May 23, 2016 at 1:11 PM | Registered Commenterstewgreen

Rephrase the title
"Are Sceptics Politically Irreleveant"
..."Why do the Mad, the bad and the deluded have such a strong grip on politics"
cos in a lot of countries whilst the climate/energy field has thousands of individual issues, and public opinion is diverse and not supporting of many dogmas, the main political parties from left/centre/right have really signed up to the green agenda.

..and secondly I am not minded to let partisans like EM set the agenda

Truth is not a numbers game It only take the ONE skeptic little boy to point out The Emperor has no clothes.
Skeptics are extreme;y irrelevant, the issue is why are orgs not showing enough challenging and skepticism ..billions have been lost in subsidies and the billions of benefits of fracking delayed due to lack of proper skepticsm of Green dogma.

May 23, 2016 at 1:20 PM | Registered Commenterstewgreen

Guardian writer and campaigner Alice Bell tweeted:@alicebell) May 22, 2016

FFS it's not "cherry picking" to agree with some bits of science and not other bits, http://www.theguardian.com/commentisfree/2016/may/22/observer-view-on-genetically-modified-gm-crops?CMP=twt_a-environment_b-gdneco …

It's bothering to look at it at detail. The scientific community is a complex, heterogeneous beast. It'd be weird to agree with all of it.

She was replying to an item about GMO's (which is strange cos the science on GMOs is far clearer than that on climate change)
"Greenpeace, Friends of the Earth and other NGOs are happy to accept scientific consensus when it suits their purposes. They triumphantly quote academic research that backs their claim that climate change, brought about by increasing use of fossil fuels, now threatens major changes to sea levels, coral reefs, shorelines and global temperatures. Yet they are equally willing to say that scientists – who they are pleased to endorse as a profession elsewhere – are utterly wrong about GM crops. This is a dishonest act of cherry picking that makes a nonsense of the green movement’s claim to hold a superior moral position about the health of the planet.." Observer editorial on GMO crops.

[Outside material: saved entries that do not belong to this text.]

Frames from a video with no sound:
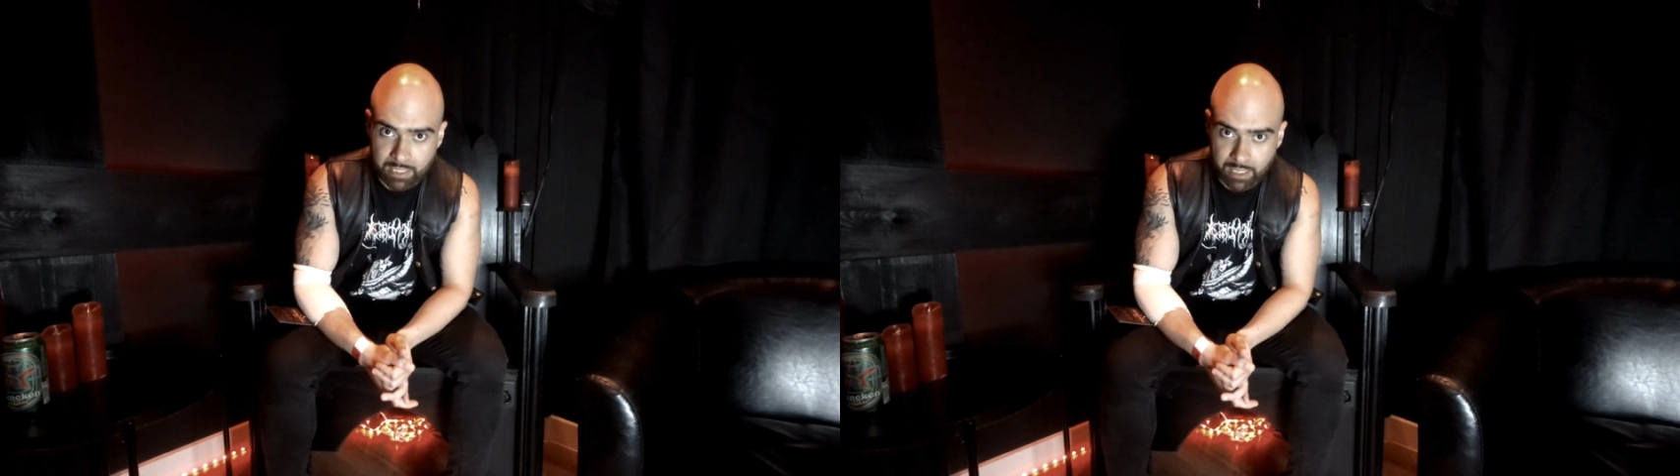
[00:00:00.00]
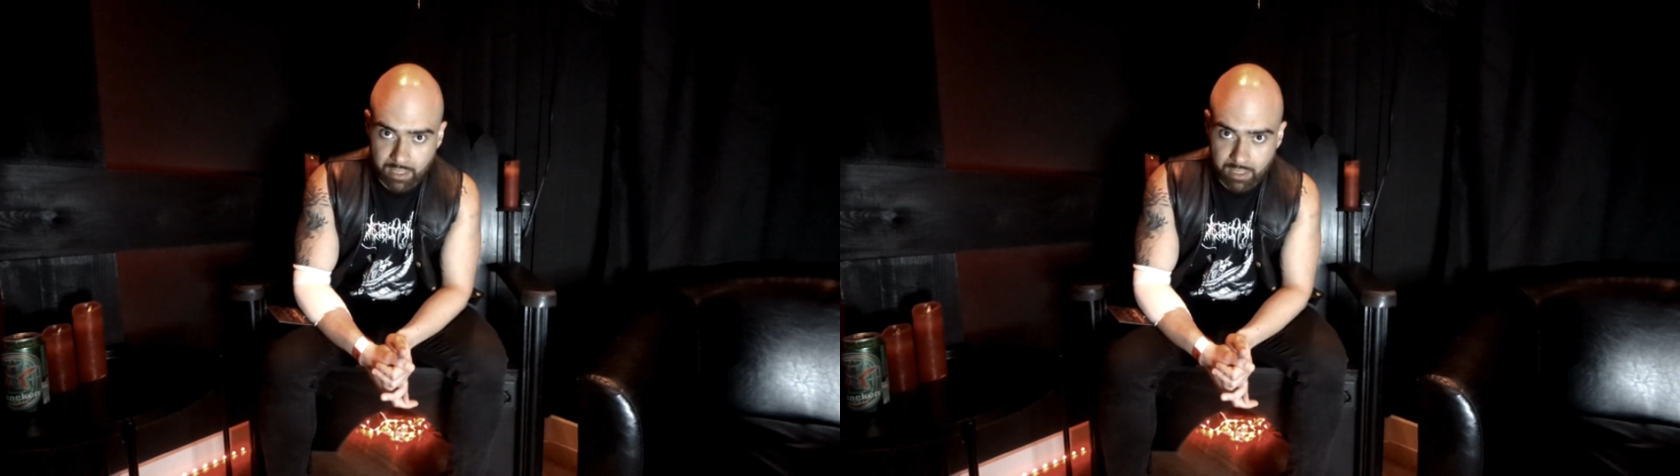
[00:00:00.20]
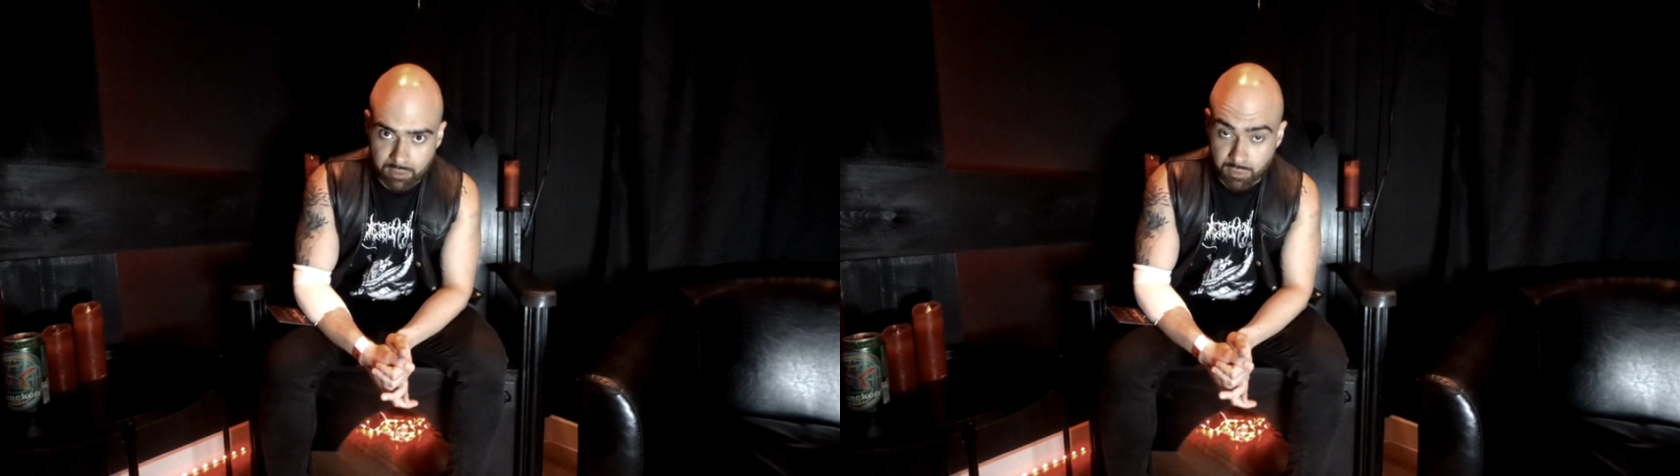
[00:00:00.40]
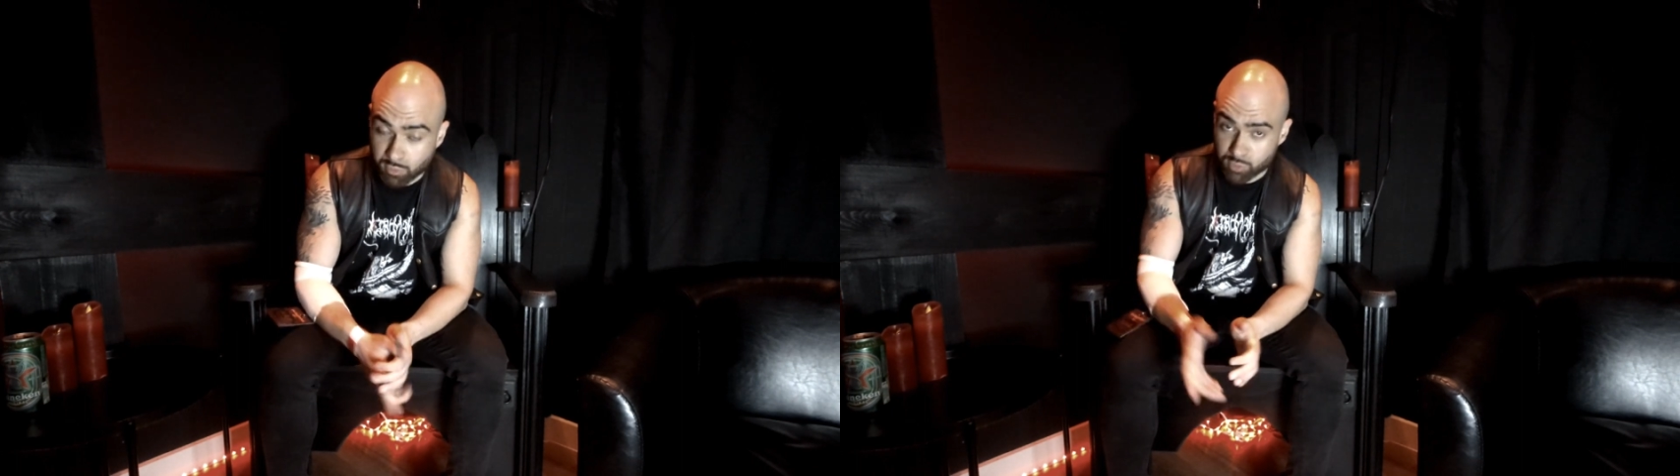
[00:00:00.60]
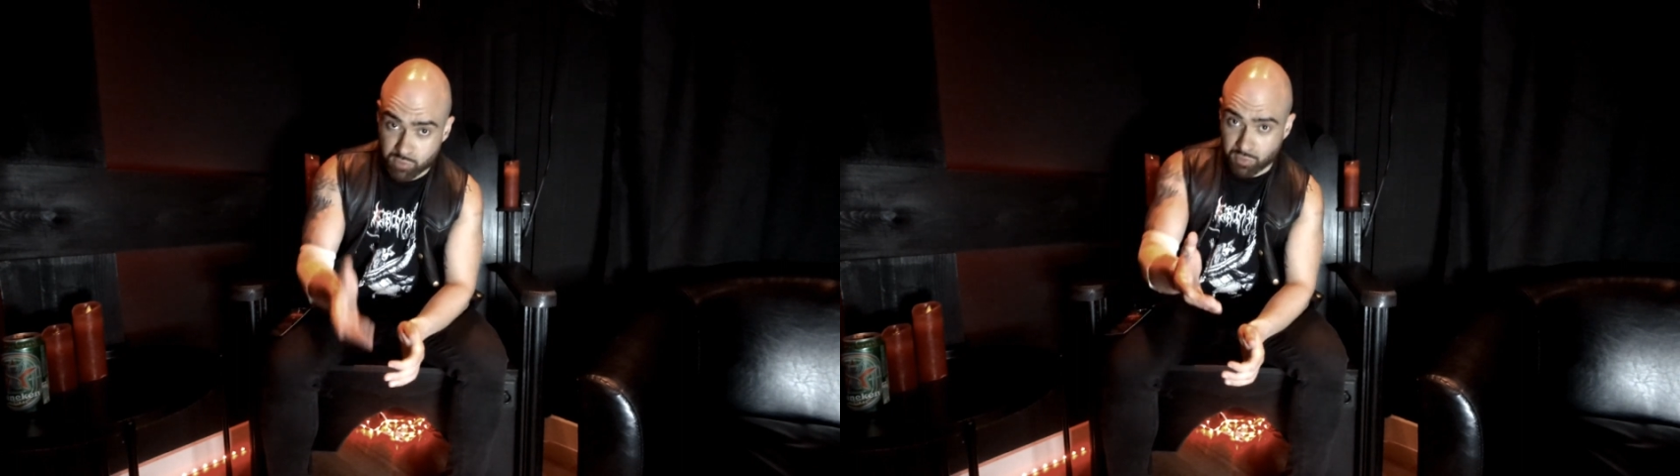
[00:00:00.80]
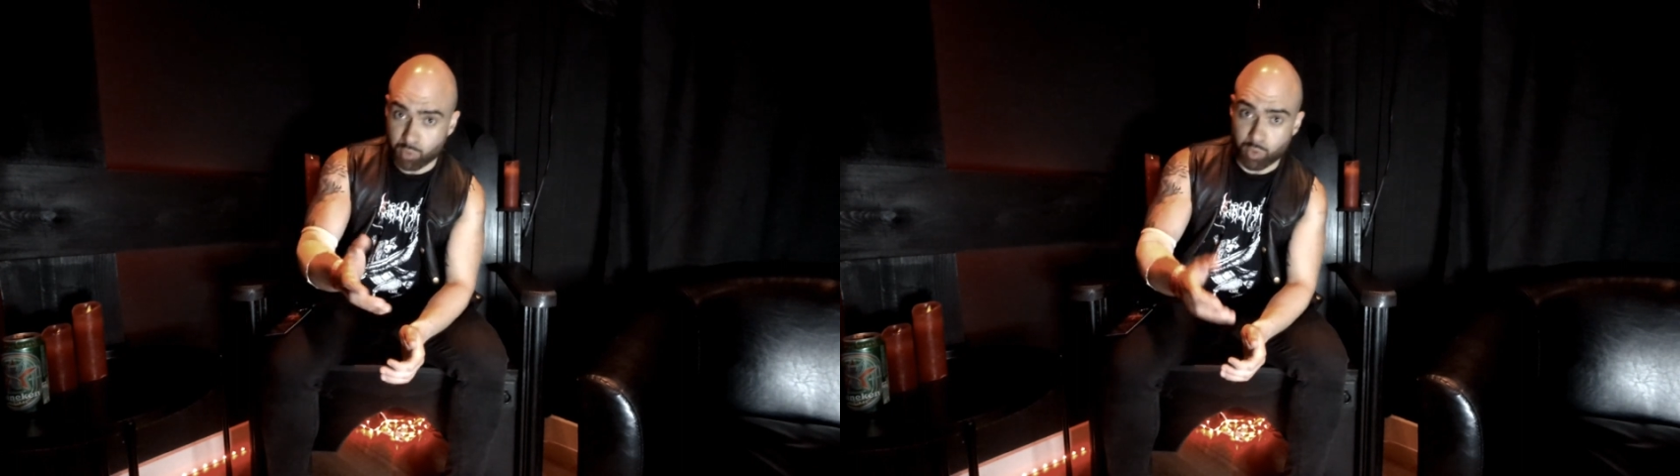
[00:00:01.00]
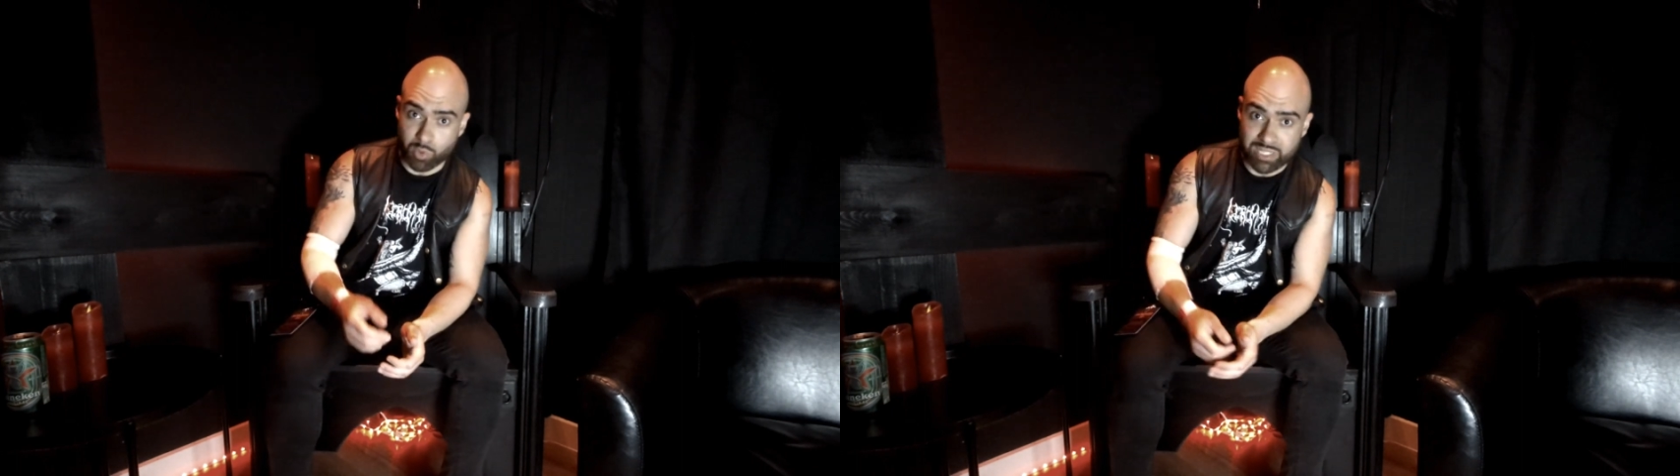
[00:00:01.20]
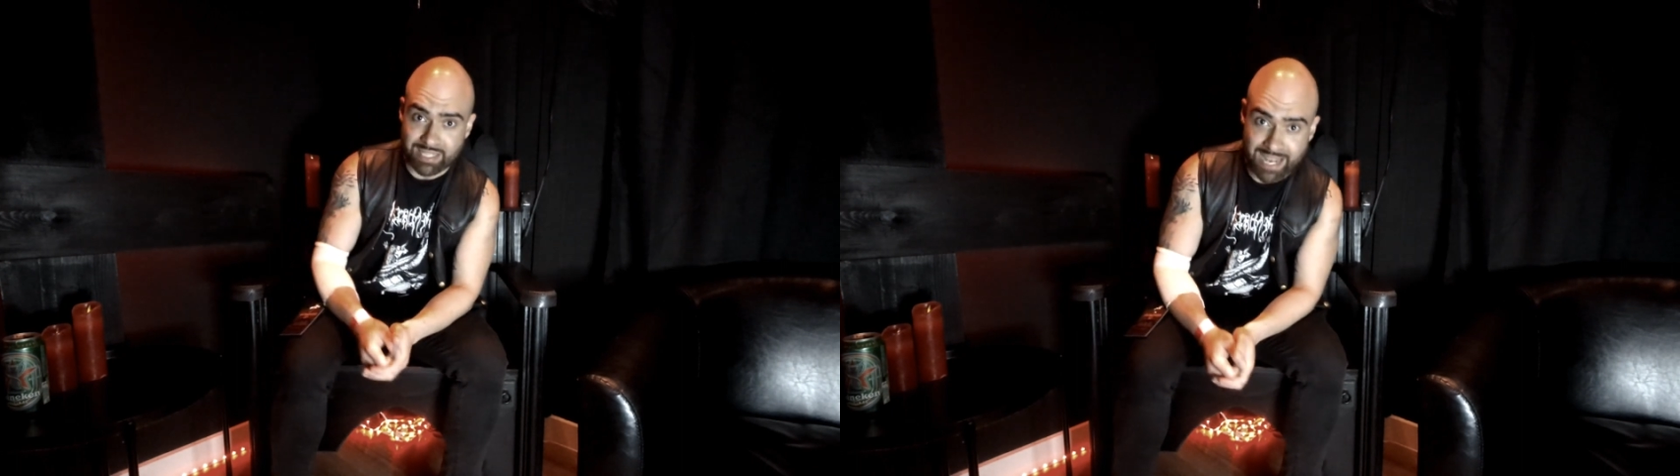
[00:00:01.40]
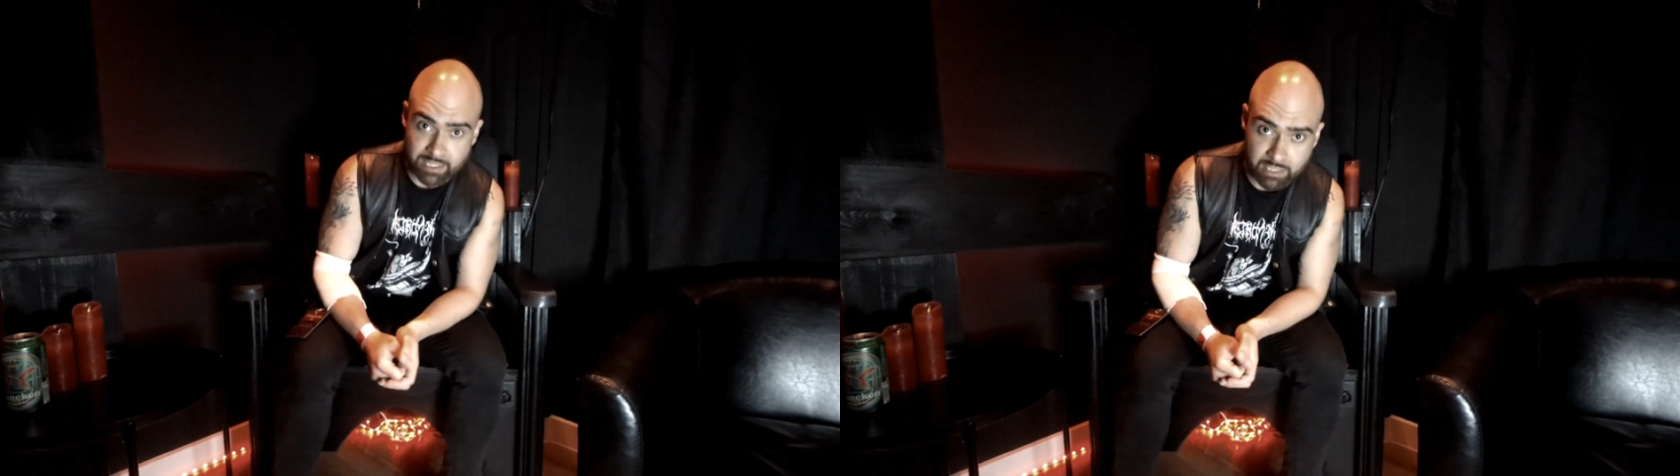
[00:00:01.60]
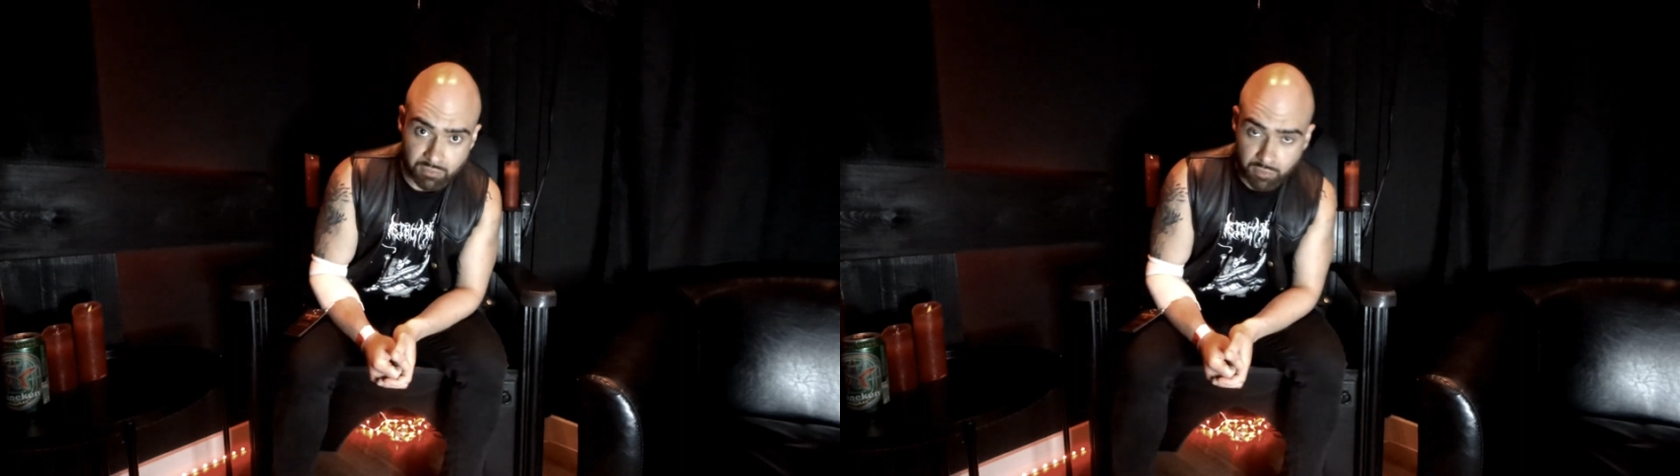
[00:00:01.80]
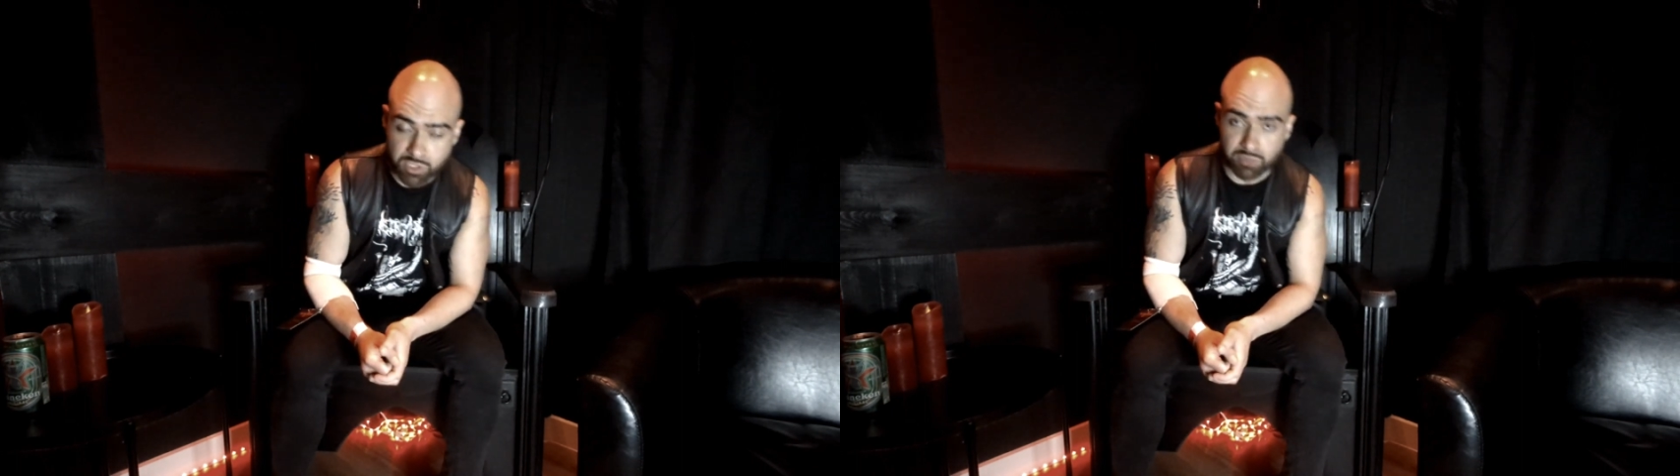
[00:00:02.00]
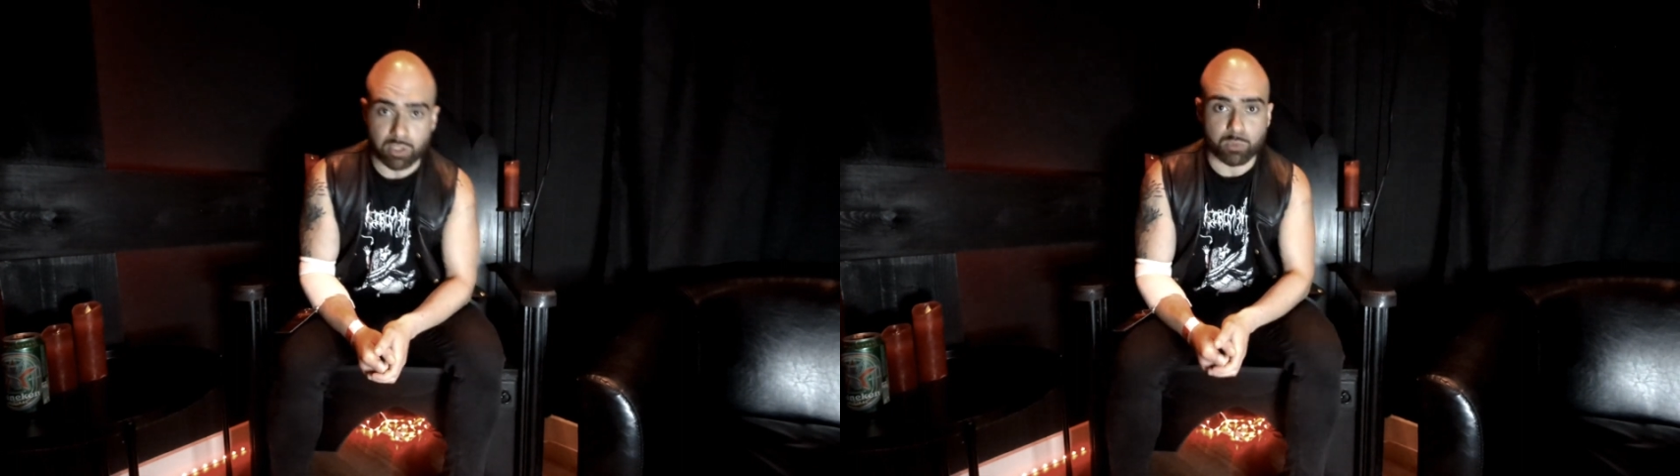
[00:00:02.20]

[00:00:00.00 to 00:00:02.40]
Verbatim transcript: Uh, to those of you who attended, first of all,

So how come on Fracking and GMO's the SKEPTICS dominate ? more from Graham Strouts

May 23, 2016 at 1:40 PM | Registered Commenterstewgreen

errata : in the last but one post : "relevant", not irrelevant

"Skeptics are extremely relevant. The issue is why are orgs not showing enough challenging and skepticism ??
..billions have been lost in subsidies and the billions of benefits of fracking delayed due to lack of proper skepticsm of Green dogma.

May 24, 2016 at 1:23 PM | Registered Commenterstewgreen

I had a weird dream this morning
I was walking down the street in a foreign country ..suddenly I see someone from months ago I had met in another country so I say hello and accompany him to his arrival meeting ..which turns out to be be masses of people from the cult that he is in.
I'm alone and he has got masses friends who have flown in specially to congratulate him on his journey
..but his masses are all wrong ..whatever the fundamental belief of that cult is ..its wrong ..and they are all wrong
..I've seen enough weird cults to know that.

...As I said above it only takes the "ONE skeptic little boy to point out The Emperor has no clothes."